A volunteer ranger, after putting away his liquid lunch, lets us in the Neilson House. Inside are two writing desks with papers, a candle, scissors, and inkpot with feather-ended pens; foldable beds made of wood and rope; shoe boxes and a chest; a fireplace with wooden stools; and up the ladder – more room for sleeping. It’s a beautiful place and I don’t want to imagine it covered in bloody bodies, but people have yet to figure out a peaceful way to share when religion, politics, money, land, and power are involved.
In the field is a little green spiny thing growing and either covered in dead leaves or dying itself. Its brown seeds are attached to a mass of thin strands – like a hair sample in the dyeing section in the beauty store – that will help carry them in the wind. Greatly contrasted is an orange caterpillar on gray pavement. We enjoy the grandeur of the park and its war memories – and being one of the most decisive battles in American and world history – but also the little things that make this place more unique to us.
Eight miles north is the Saratoga Monument in Schuylerville overlooking the National Cemetery and though we don’t know anyone in there personally we still find it worth looking at the extravagance of some of the tombstones and memorials left to remember someone who made a difference – or had a lot of money. Others have been buried with less decoration and had their effect on the world too. We are here to appreciate that – and to get to the top of the 155-foot monument which just happens to be closed today.

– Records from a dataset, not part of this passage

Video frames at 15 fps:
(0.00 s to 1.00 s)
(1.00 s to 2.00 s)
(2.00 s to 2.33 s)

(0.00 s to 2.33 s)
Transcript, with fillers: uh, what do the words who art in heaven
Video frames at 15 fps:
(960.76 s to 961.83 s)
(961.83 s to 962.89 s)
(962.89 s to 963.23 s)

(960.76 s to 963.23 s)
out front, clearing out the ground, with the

Maybe a bit upsetting, but I can’t expect every building I visit to open just for my arrival. I’m grateful that with fewer visitors the site is better preserved, then again, bones and flowers can’t do much damage above ground. We drive west to see the giant ballet slippers, brick and stone churches, and painted horses of Saratoga Springs. We stop to pick up dinner in Fonda at Sorrenti’s Pizzeria before getting on Hwy 90 and driving past Utica, Syracuse, and Rochester to find a campsite for the night.
We watched two boys keep on eye on SpongeBob SquarePants on the TV and their feet on the booth and tables while waiting for our pizza, mac-n-cheese bites, and garlic knots that we would eat on the road. The sunset is seen through fields of future groceries and we arrive at Darien Lakes State Park. California camping may cost a lot for tents, but at least the sites aren’t as strict.
Once in the little wooden booth the ranger informs us that we have a long list of questions to answer about our home, family, car, pets, and plans. Then she requests a proof of the dogs’ rabies vaccinations – are you fucking kidding me?! Ok, calm down. Luckily I needed them for entry into Canada and happen to have them with me. There needs to be more informative websites and brochures for these kinds of things. It was already after 8:00 pm, we wanted to get up early, and didn’t feel like sleeping at a KOA or hotel.
Seven dollars in randomly assessed taxes and a list of rules longer than my arm – and we have a primitive site for $19 – complete with basketball court and BBQ with boombox. I stayed in the car to talk with my dad for 25 minutes while Caleb got approached by two camp host ladies, that made Sparky bark, and then set up the tent. Pets aren’t allowed anywhere, not even the parking lot, and we have to carry their bag of shit out of the park with us – I hope they can hold it. We are still going to sleep with smiles on our faces. We had an excellent day and have a birthday to celebrate tomorrow – mine.